Démolition (Extraits)
Par Roberto Méndez, expert en enquêtes (Journal La Tercera, mai 2019)

Ce sont des moments difficiles pour la confiance. La même semaine où nous avons appris que des statistiques sur l'inflation avaient été adultérées, j'ai lu une enquête réalisée par l'Université du Développement. Le résultat est sombre: 81% pensent que les institutions du pays sont en crise. Personne n'est venu critiquer ou mettre en question ce résultat. Je pense plutôt que la plupart des citoyens se sont sentis interprétés. Franchement, il est difficile de défendre la solidité des institutions lorsque, avec l'Intitut National de Statistiques, les procureurs et les contrôleurs sont confrontés à des querelles indescriptibles, des juges et des généraux formalisés, des escortes de police pour les narcos et, au Congrès, des députés se confrontent littéralement à coups de pieds aux journalistes.
Les gens ne savent pas dans quelle mesure les institutions de la République fonctionnent (ou ne fonctionnent pas) correctement. Les gens ont l'intuition que, si les institutions cessent de fonctionner, le chaos, les abus, enfin la misère s'ensuivent. C'est la thèse qu'Acemoglu et Robinson ont magistralement présentée dans "Pourquoi les pays échouent" (2012).
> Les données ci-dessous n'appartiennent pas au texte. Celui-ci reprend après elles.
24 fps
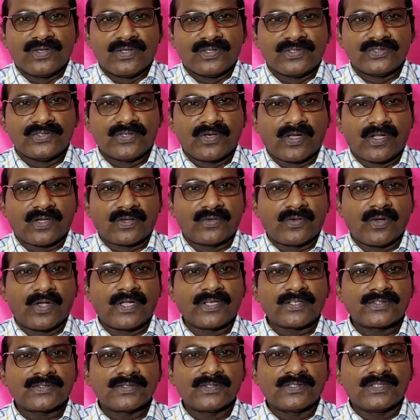you are
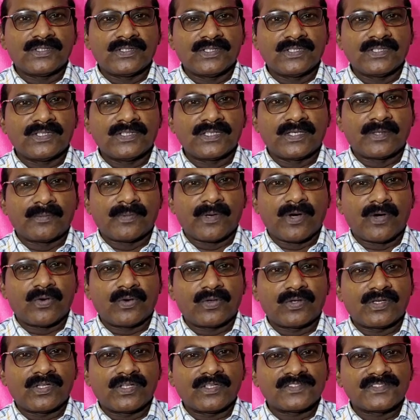going to learn
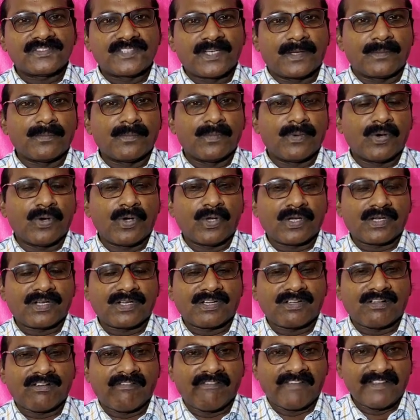about some more
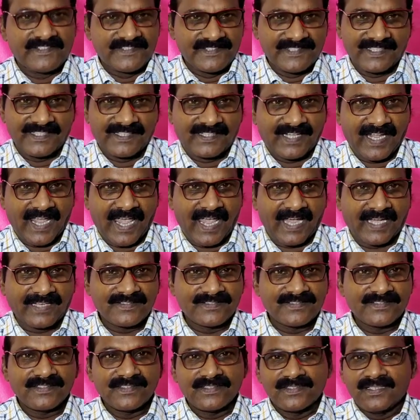question
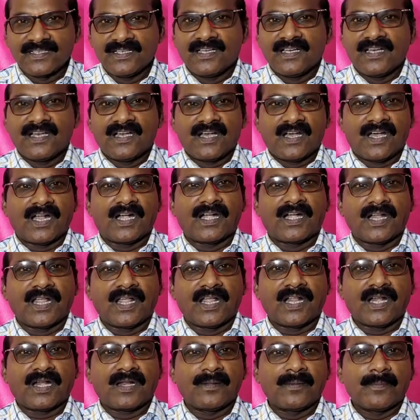tags
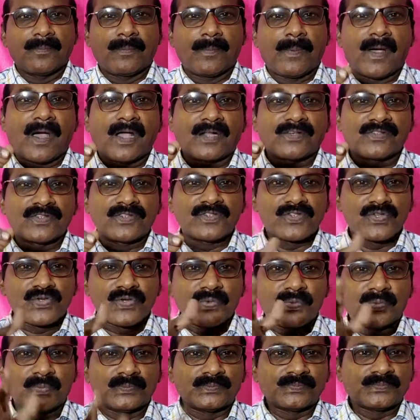under part
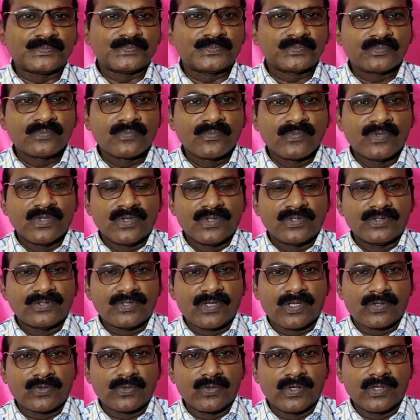2. You
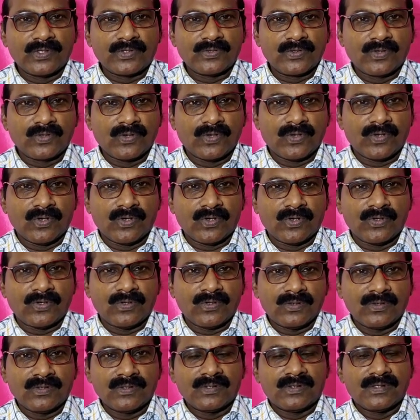are going to
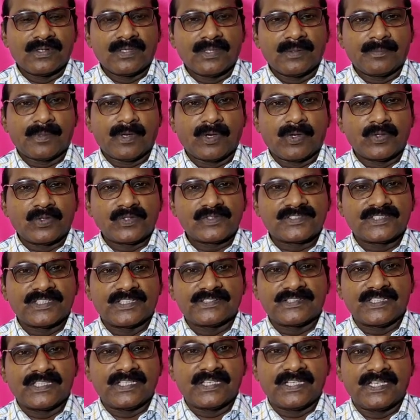know about
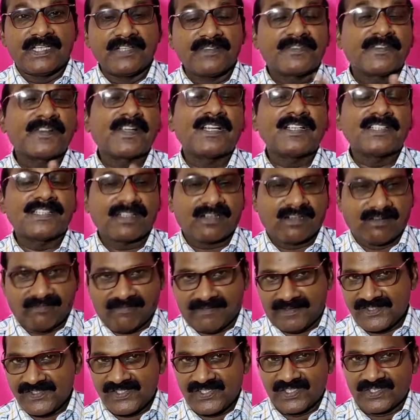certain difficult
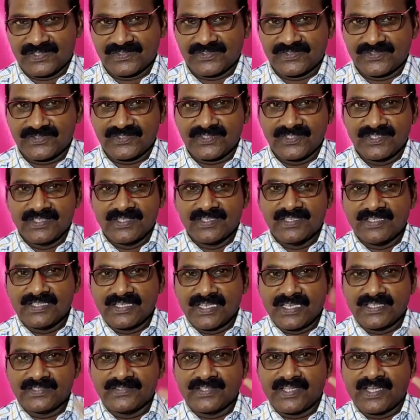questions
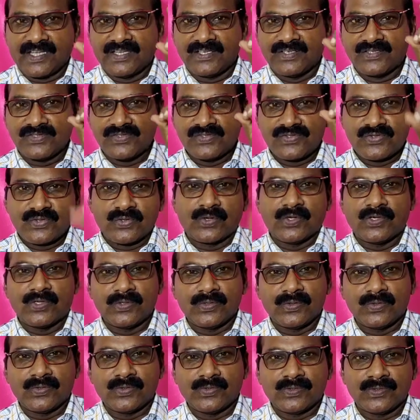as I told
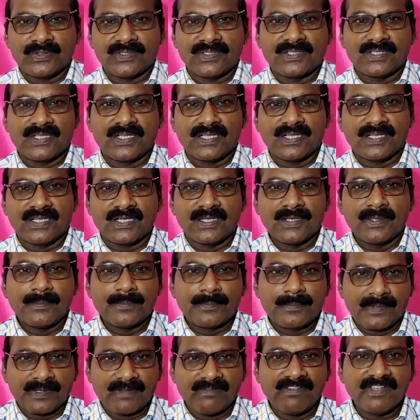you in the
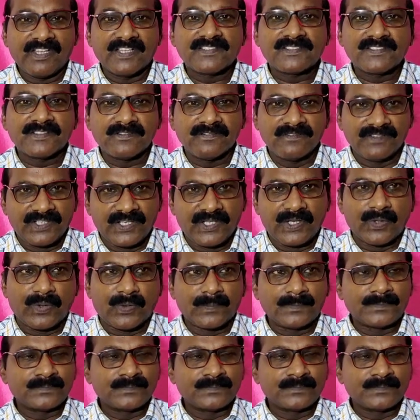previous video.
Les pays qui réussissent, disent-ils, sont ceux qui ont des institutions fortes et inclusives. Les preuves en faveur de cette thèse sont accablantes et les citoyens semblent la partager.
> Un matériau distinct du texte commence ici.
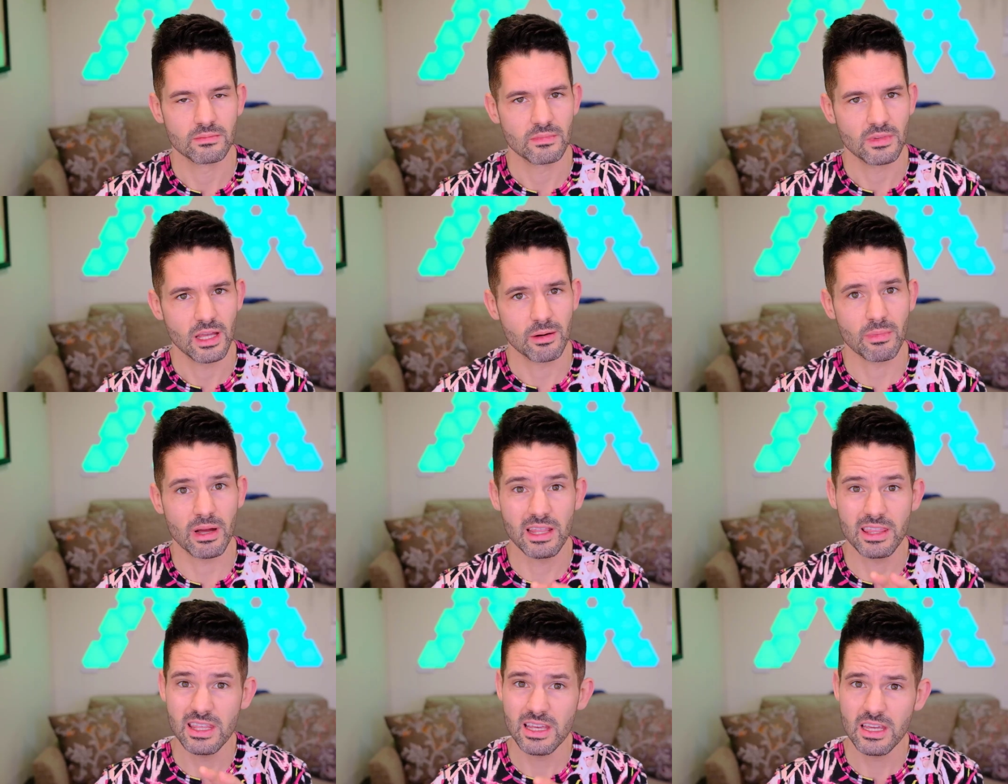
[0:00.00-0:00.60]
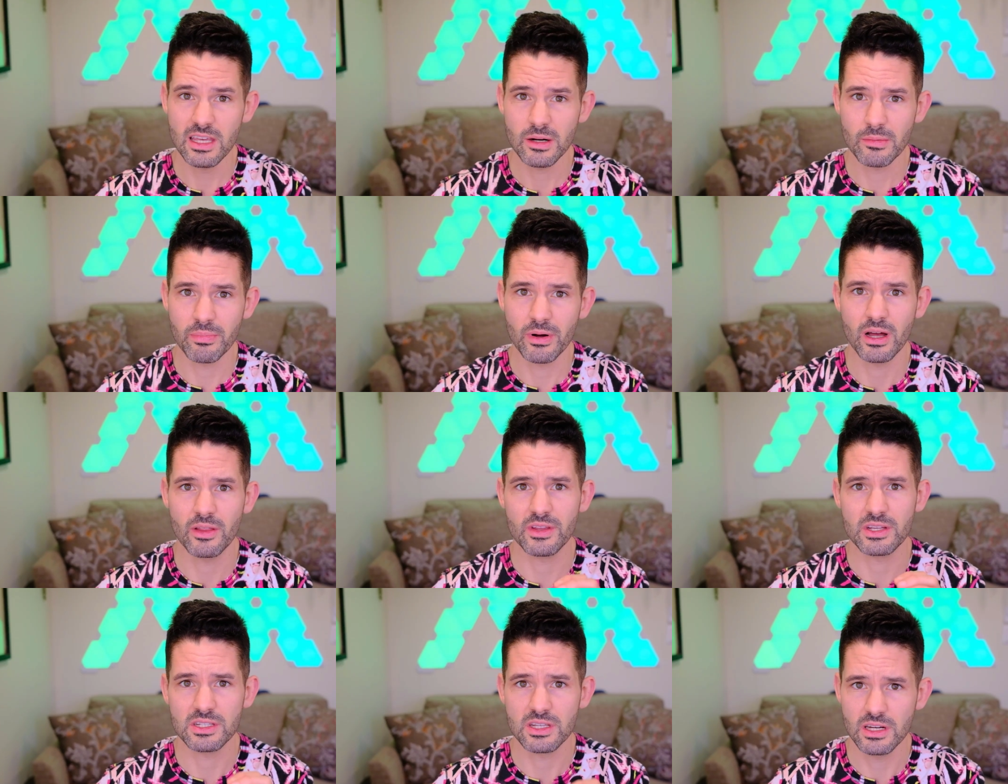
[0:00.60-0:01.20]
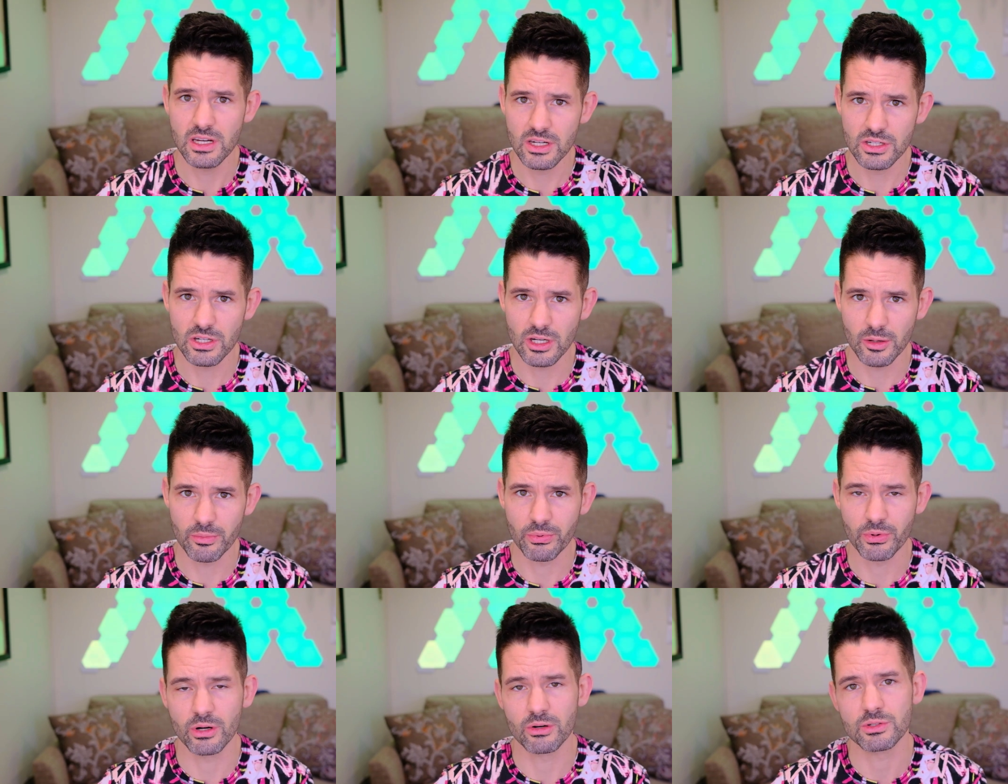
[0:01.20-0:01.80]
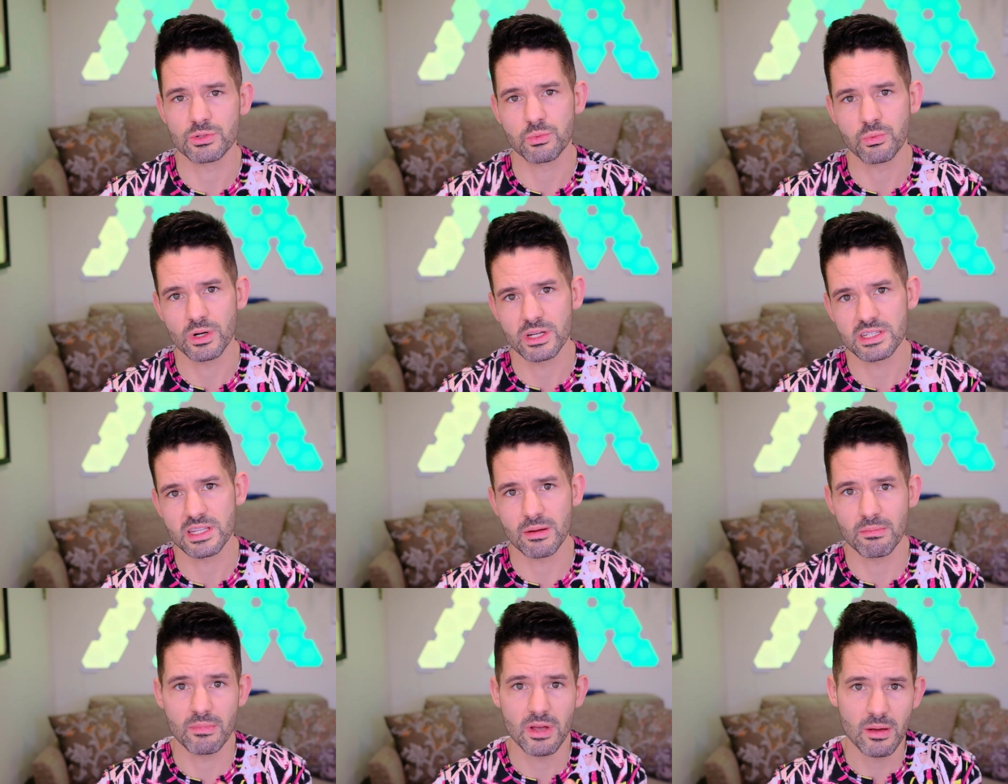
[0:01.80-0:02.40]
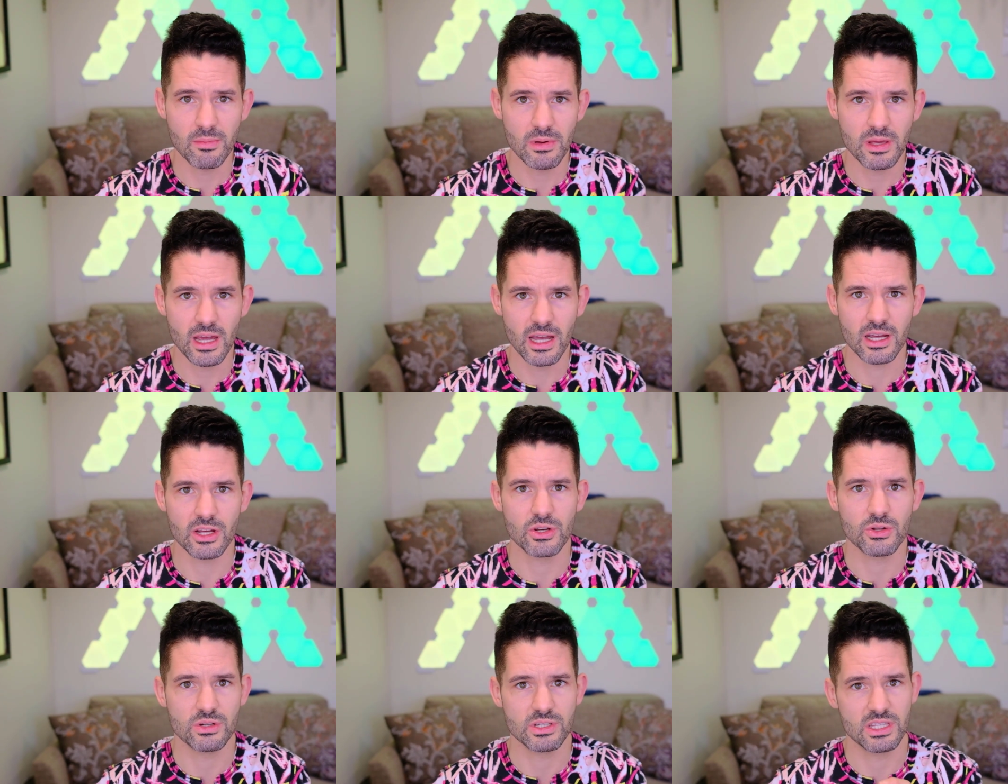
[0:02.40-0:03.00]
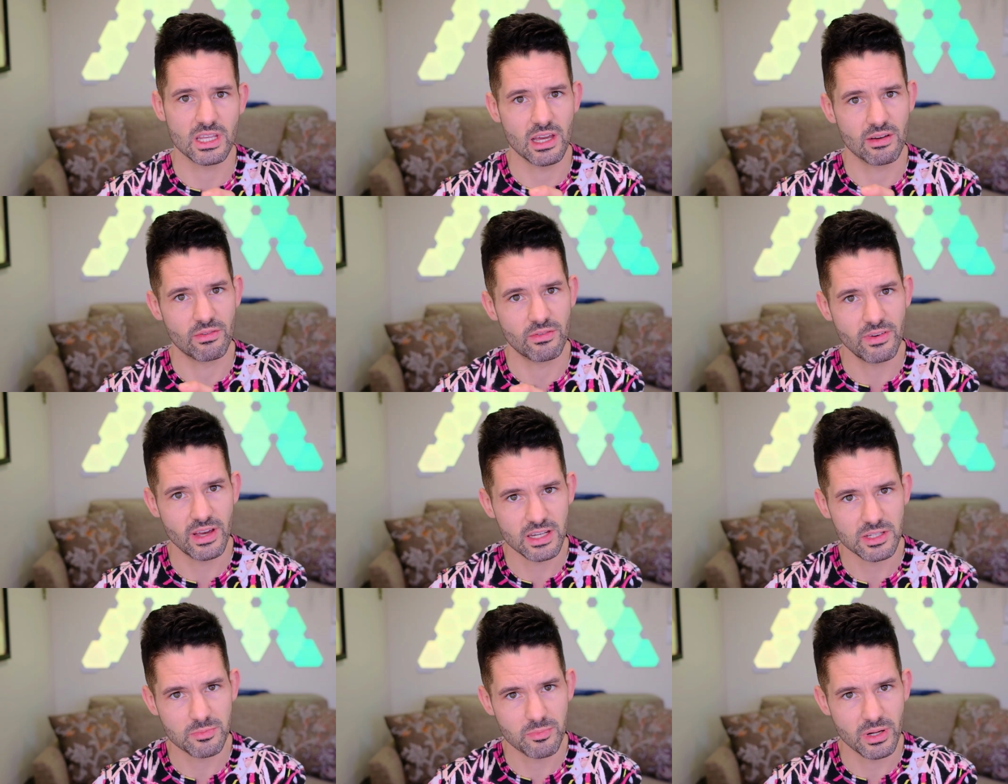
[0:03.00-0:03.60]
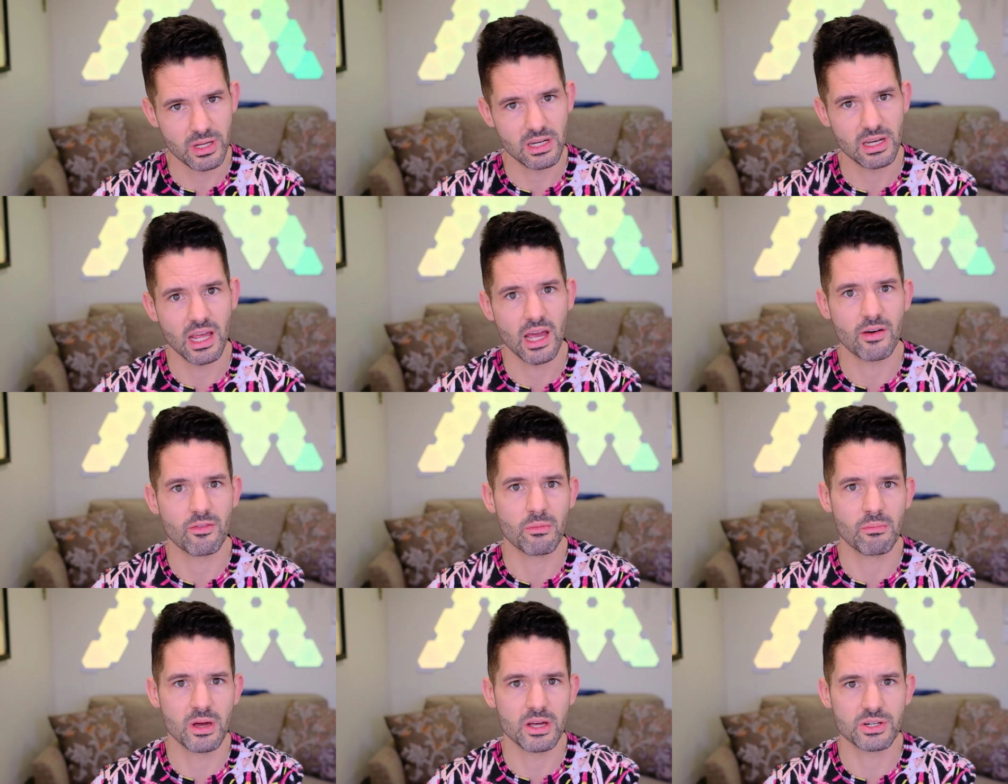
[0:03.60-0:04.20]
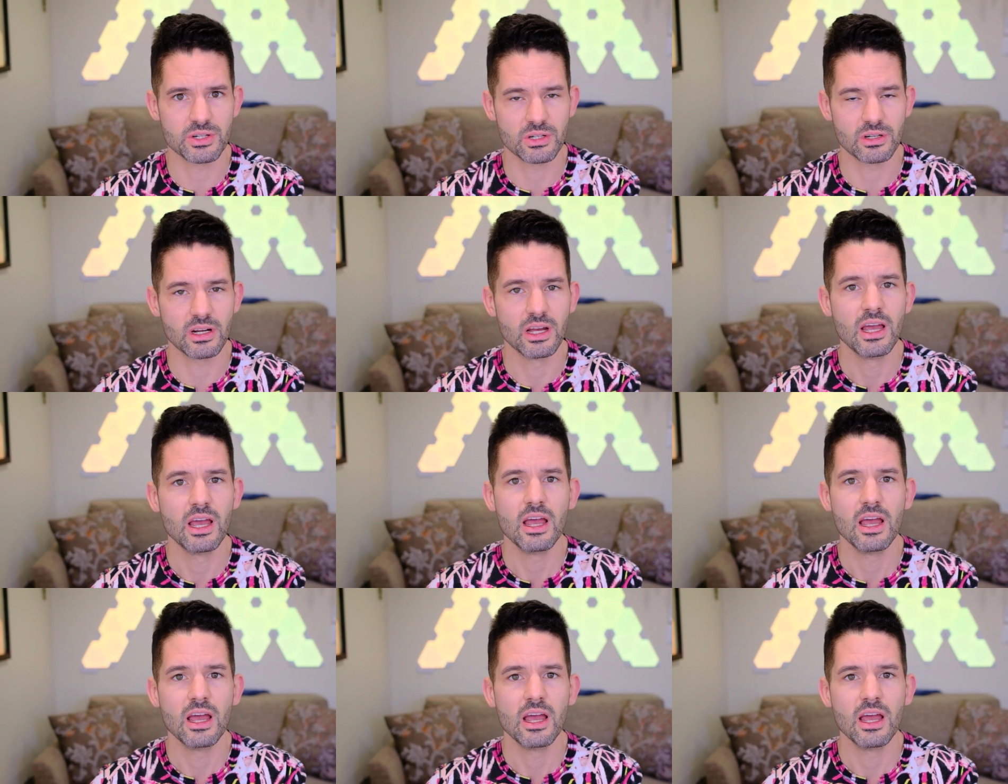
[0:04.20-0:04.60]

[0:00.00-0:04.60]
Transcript: And my thinking upon this initial approach was that maybe I could use the f of x button to have a measure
Les enquêtes montrent que le mécontentement vis-à-vis de nos institutions vient depuis au moins une décennie, bien avant les revers actuels. Mais il y a quelque chose de nouveau dans ces épisodes.
La nouveauté, effrayante, est que pour la première fois on commence à douter de l'intégrité des institutions. On soupçonne qu’il y existe une élite constituée, capturée, contrôlée et dédiée à en retirer des avantages.
Si cela ne s’arrête pas, avec cette démolition, toutes les élites dirigeantes seront déplacées (c’est déjà le cas). Ensuite, nous savons que le populisme fera son affaire et que la démocratie deviendra une utopie.